There is a movement at hand to reform land governance and increase transparency in large-scale land acquisition and resource extraction.
The movement to date has largely focused on international mechanisms, such as the Extractive Industries Transparency Initiative and the Voluntary Guidelines for Land Governance, that intend to create standards by which national governments and multinational companies abide. Their creation and enforcement rely on political pressure, international coordination, input from stakeholders and voluntary goodwill.
These initiatives are an important, sincere effort by the international community that should be championed loudly. They are, however, an incomplete solution. The premise they rely on is that improving transparency is critical to improving land rights and resource governance. In fact, it is the other way around. Strong land rights improve transparency.
Land rights and local ownership of land and resources are the bedrock for effective institutions, government transparency and democracy. This point is rarely understood to its full extent by the international community which largely prefer to operate at the international framework and treaty level to create headlines and flashy new initiatives, neglecting the roots and harsh local reality of the problem.
To understand how land impacts transparency, you need to consider how governments work.
Governance, in its purest form, is a social contract with the people to provide services. In return, the people submit to taxation to generate the funds necessary for this service delivery. If service is below expectations, governments are forced to change, reduce taxes, or be voted out. This tax and spend dynamic and the social contract that frames it is the essence of democratic governance and creates the incentives for government transparency.
In developing countries around the world, this social contract has never adequately formed. Why? Because land and resource rights are not in the hands of citizens.
Upon independence, national governments inherited legal ownership from colonial powers over large swaths of land, and, in most cases, over all natural resources. This colonial vestige has never been rectified, despite the fact that people have been and continue to live on the land that legally is not theirs. This is particularly true for natural resources such as minerals and timber, where state ownership and access is supreme to the surface use rights of local inhabitants. The state’s social contract is with with its resources, not its citizens.
This basic legal framework has far-reaching effects on transparency and good governance. Because local land and resource ownership is weak or nonexistent, there is no dynamic between taxation, government revenue, and service to its citizens. Most government revenue comes directly from natural resource extraction and concessions with multinational companies. This independent, unmonitored revenue stream dwarfs all others in many developing countries and destroys the fundamental incentives for governments to be transparent and responsive to citizens, causing the infamous “resource curse”.
This dynamic, however, is coming to light amid a groundswell of support to community land rights.

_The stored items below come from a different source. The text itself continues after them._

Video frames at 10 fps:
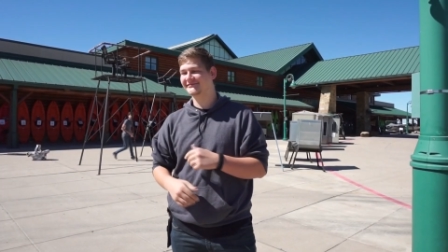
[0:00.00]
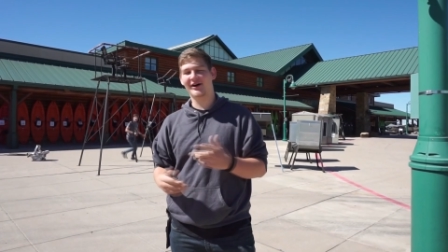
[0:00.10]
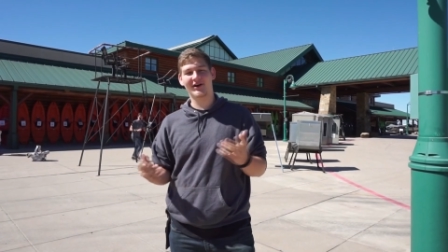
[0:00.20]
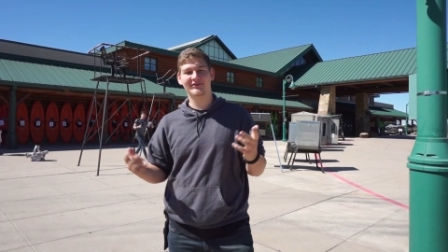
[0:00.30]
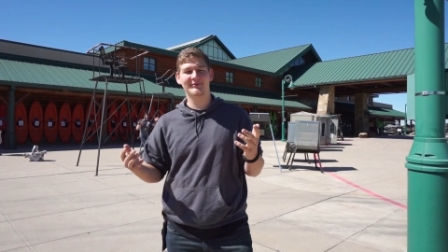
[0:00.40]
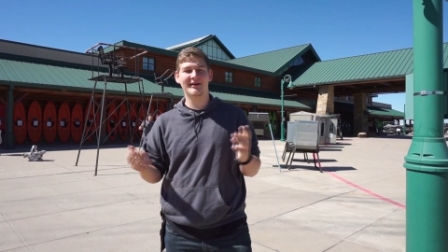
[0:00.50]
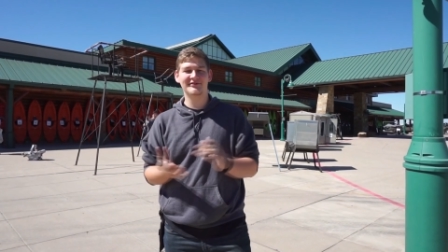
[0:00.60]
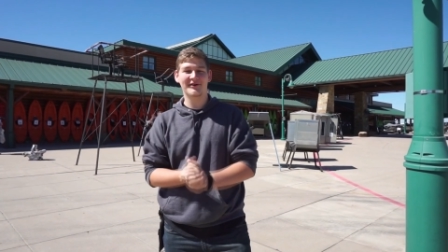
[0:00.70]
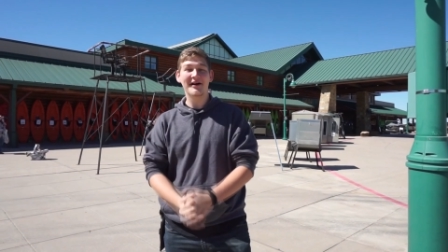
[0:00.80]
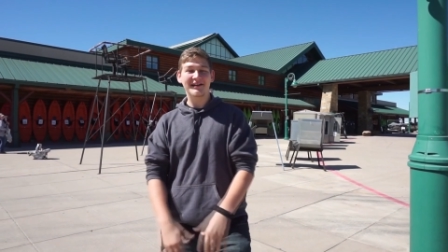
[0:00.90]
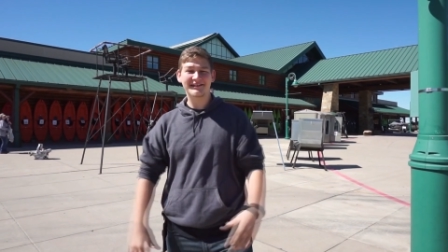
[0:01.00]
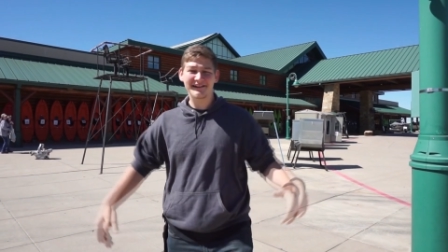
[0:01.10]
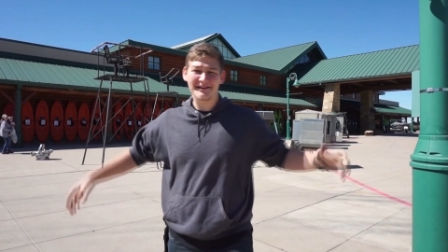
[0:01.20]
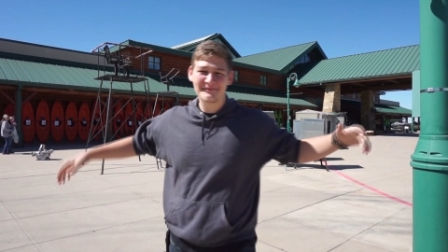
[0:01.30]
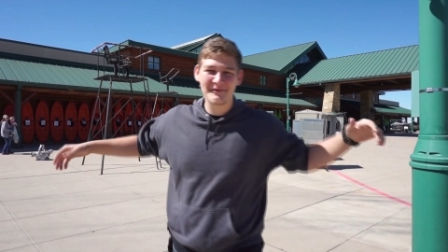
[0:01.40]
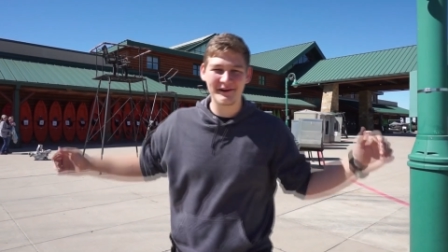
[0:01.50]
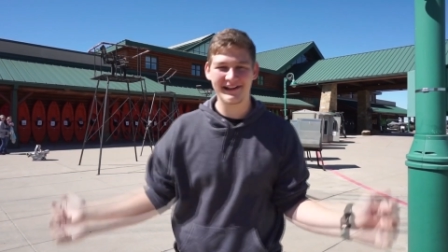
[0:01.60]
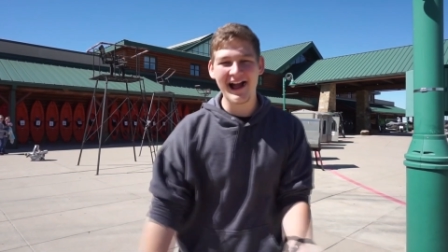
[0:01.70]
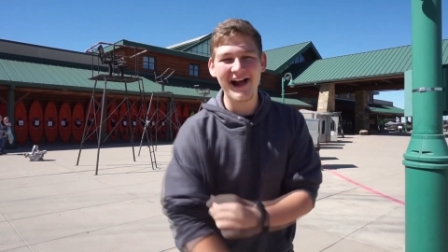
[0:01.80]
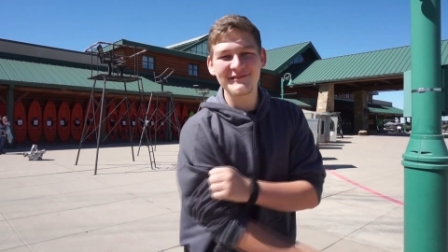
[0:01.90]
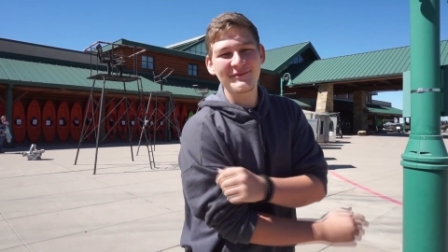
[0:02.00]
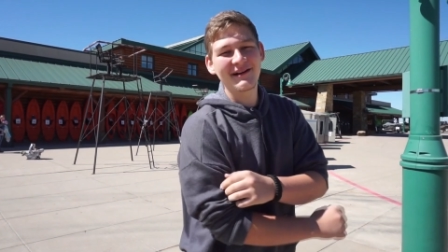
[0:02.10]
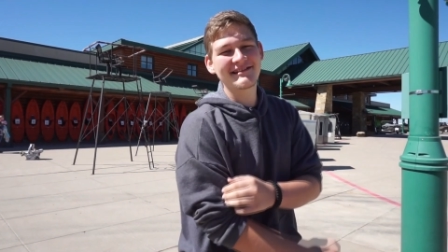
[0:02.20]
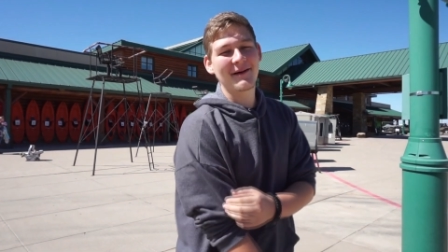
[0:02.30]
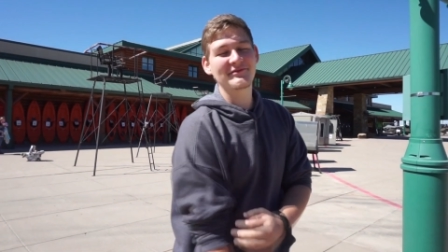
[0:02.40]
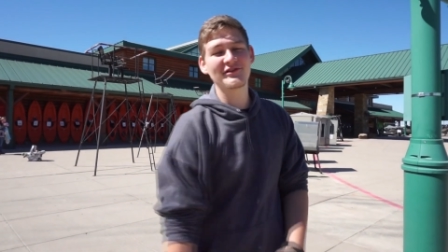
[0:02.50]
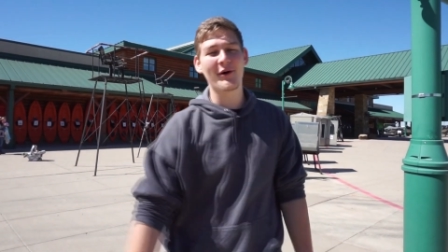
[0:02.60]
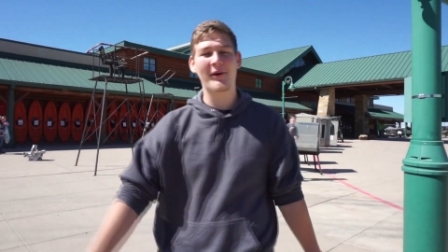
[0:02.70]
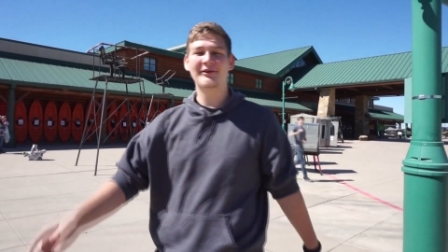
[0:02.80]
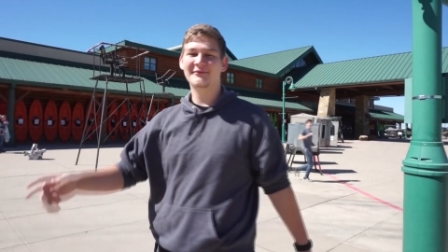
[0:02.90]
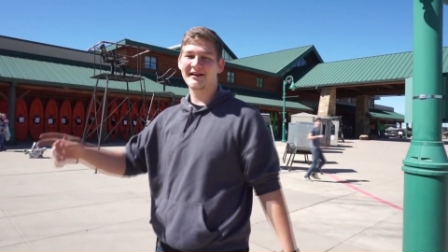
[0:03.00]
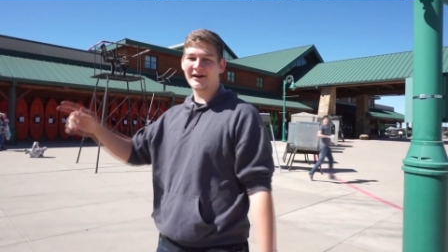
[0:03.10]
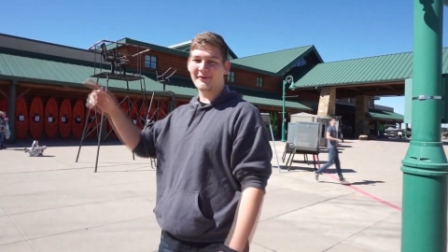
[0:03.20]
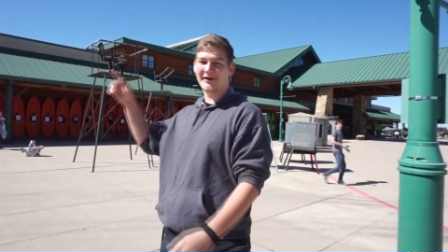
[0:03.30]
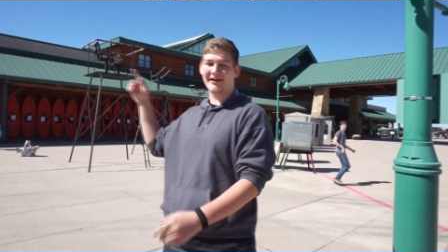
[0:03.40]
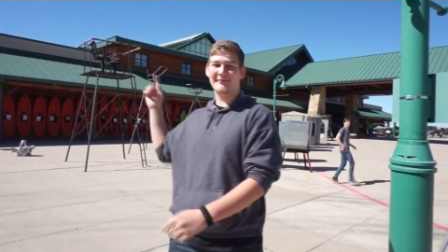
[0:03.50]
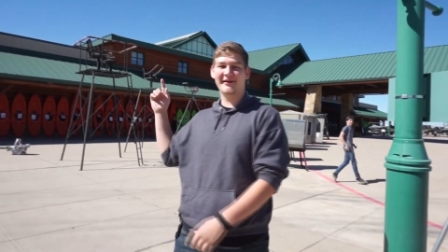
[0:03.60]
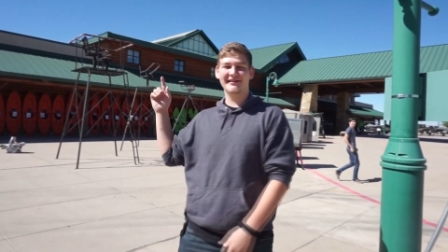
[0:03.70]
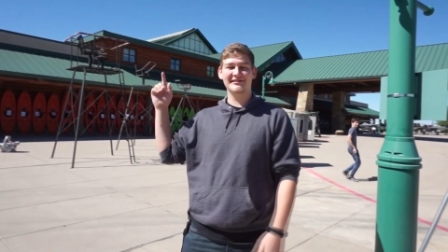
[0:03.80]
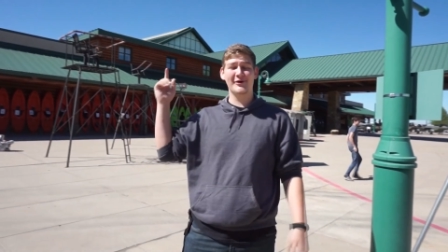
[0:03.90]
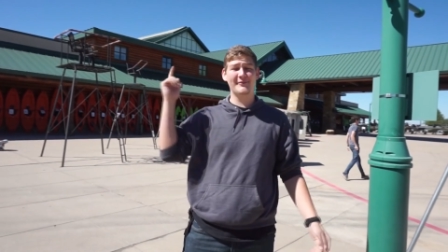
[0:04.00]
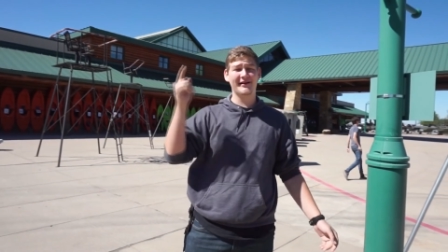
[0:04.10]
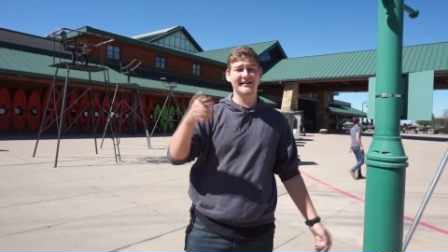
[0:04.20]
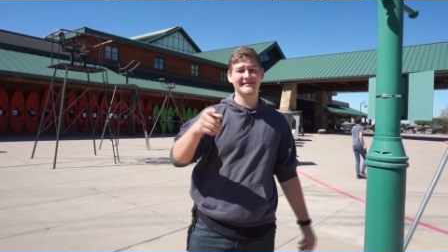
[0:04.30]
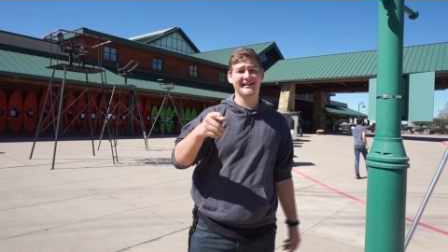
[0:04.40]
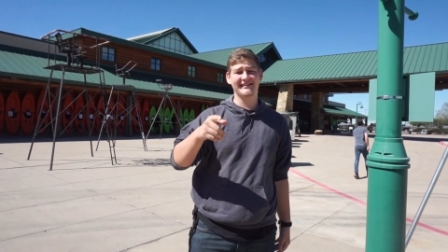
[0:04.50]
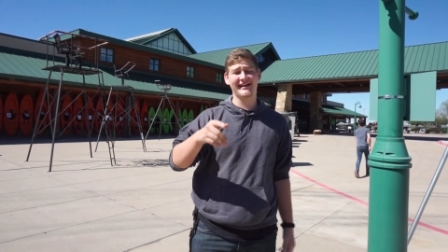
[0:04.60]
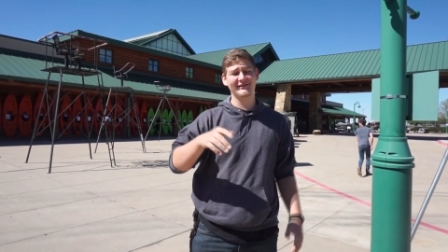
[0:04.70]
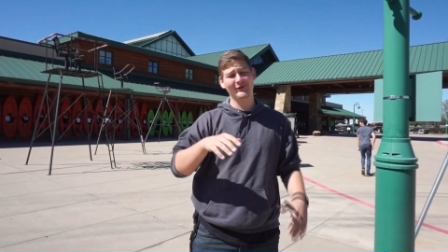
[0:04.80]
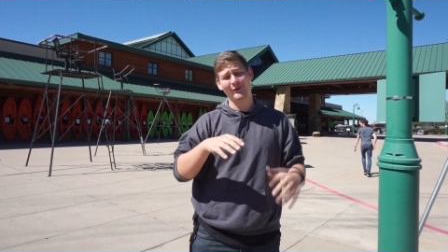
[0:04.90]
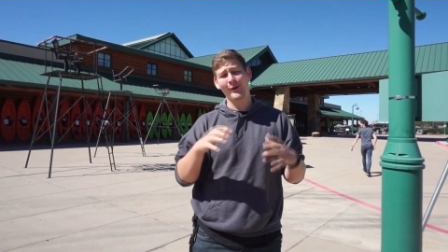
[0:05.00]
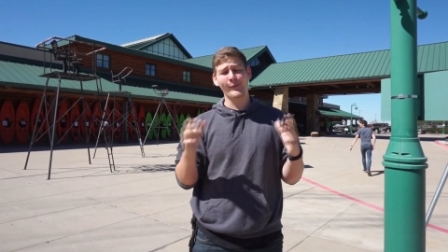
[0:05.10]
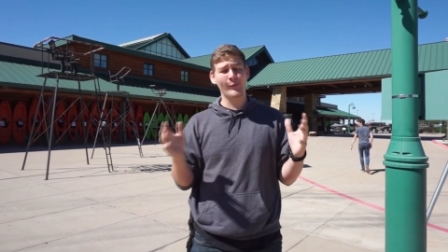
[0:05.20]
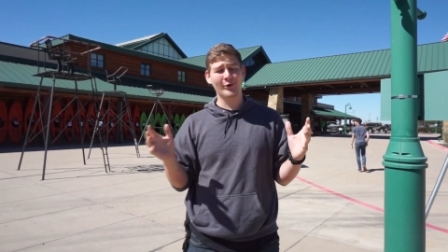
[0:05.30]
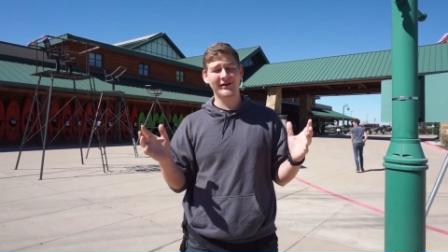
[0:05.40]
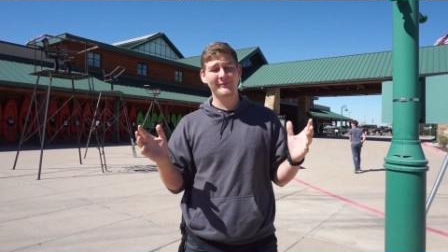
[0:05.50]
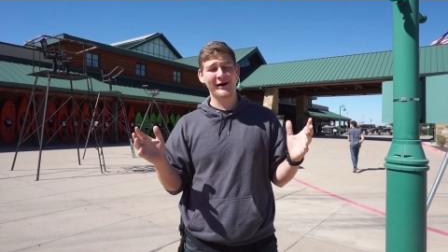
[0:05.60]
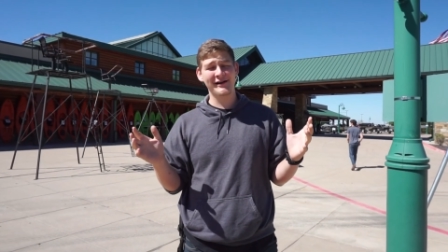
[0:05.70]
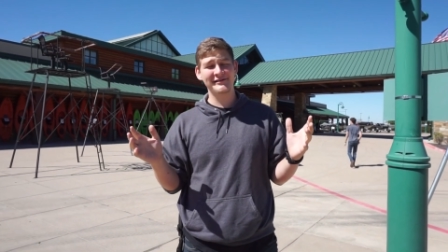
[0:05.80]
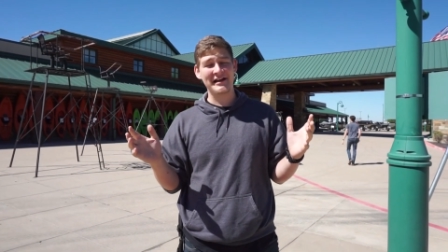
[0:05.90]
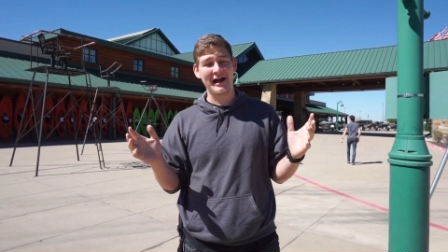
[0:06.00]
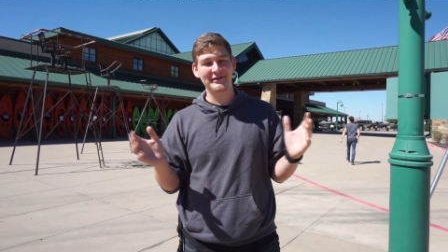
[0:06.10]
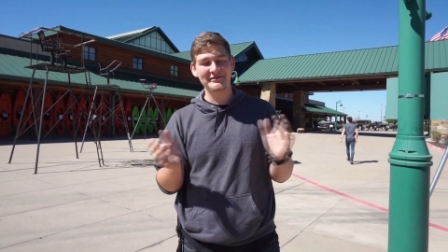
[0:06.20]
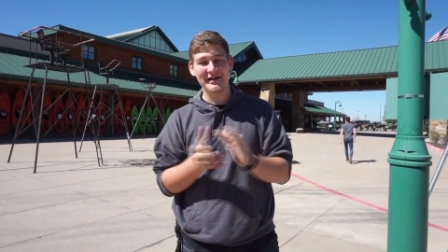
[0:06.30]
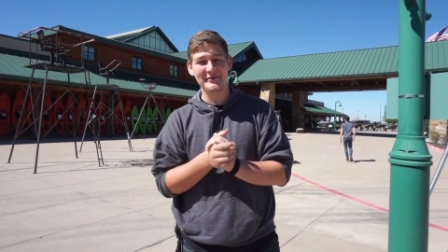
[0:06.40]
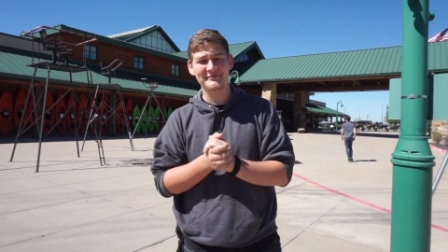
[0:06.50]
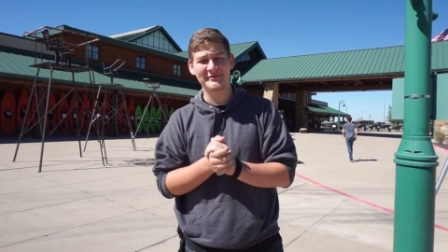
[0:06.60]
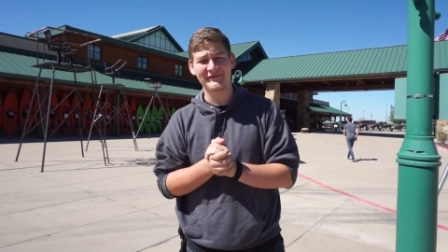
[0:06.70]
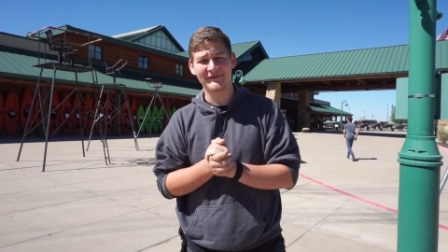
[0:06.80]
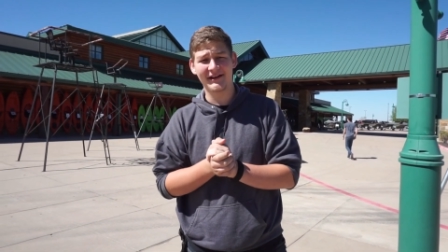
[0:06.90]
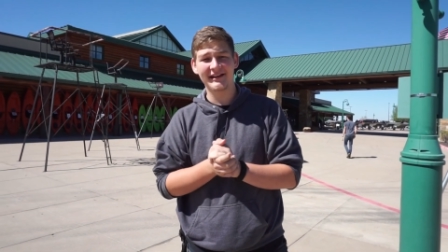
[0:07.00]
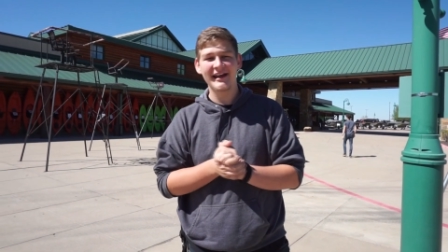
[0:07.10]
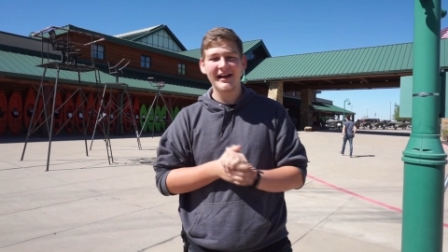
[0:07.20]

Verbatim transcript: no, I'll do my intro. Good morning, guys. What is up? So, right now we are at Cabela's. I hope you guys like that little morning montage. That was pretty fun.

I spent the last week at an international meeting on community land rights of local organizations and their international partners. A coalition is being formed, composed of local efforts to legalize the devolution of land rights to individuals and local communities. Indigenous communities in the Philippines, villages in Tanzania, and communities across the Amazon basin are titling their land and demanding that their ownership extend to the resources on and below.
Their efforts are increasingly being supported by the international development and donor community and, as was evident in the conference, by private sector companies such as Nestle, Unilever and Rio Tinto that desire a more transparent, humane way of investing in developing countries. This is not a radical agenda. It is a collective declaration that healthy democracies, transparent and effective governance, economic development, food security, environmental conservation, and peace depend on land rights.
THaki and our network partners are advancing this agenda and strengthening local land rights to promote transparency at the national and international level. Locally we advocate for greater openness in the titling of land and its management and provide dispute resolution mechanisms that ensure that local communities have access to the legal tools they need to challenge corrupt or nontransparent land titling and land use decisions. We are also supporting the transparent administration of land cadaster data, strengthening courts that deal with land disputes, and increasing access to information for citizens.
Internationally, regional human rights bodies, such as the African Commission on Human and Peoples’ Rights and the Inter-American Court of Human Rights, and national supreme courts are re-examining prior cases of disposition of land and resource rights and returning them to the rightful community and individual owners. In Kenya, for example, ACHPR ruled in favor of immediate retribution to the indigenous Endorois who had been displaced from their ancestral lands more than 40 years ago. In India, the Supreme Court recently ruled in favor of local landholders that their ownership extends to the subsurface and that they are entitled to direct benefits from mineral extraction.
While international efforts have increased in recent years, we are still far away from the legal and political recognition that is needed to place local land rights squarely on the development agenda. Major multilateral institutions still undermine transparency by bypassing local land rights in favor of lending to national governments; diplomacy and development are not united in an approach to local land and resource ownership; and principles are voluntary without effective means of domestic enforcement.
With increasing land displacement due to industrial agriculture and biofuel schemes and the coming resource boom in many developing countries, now is a critical time to re-examine and strengthen policies and programs that emphasize transparency through local control.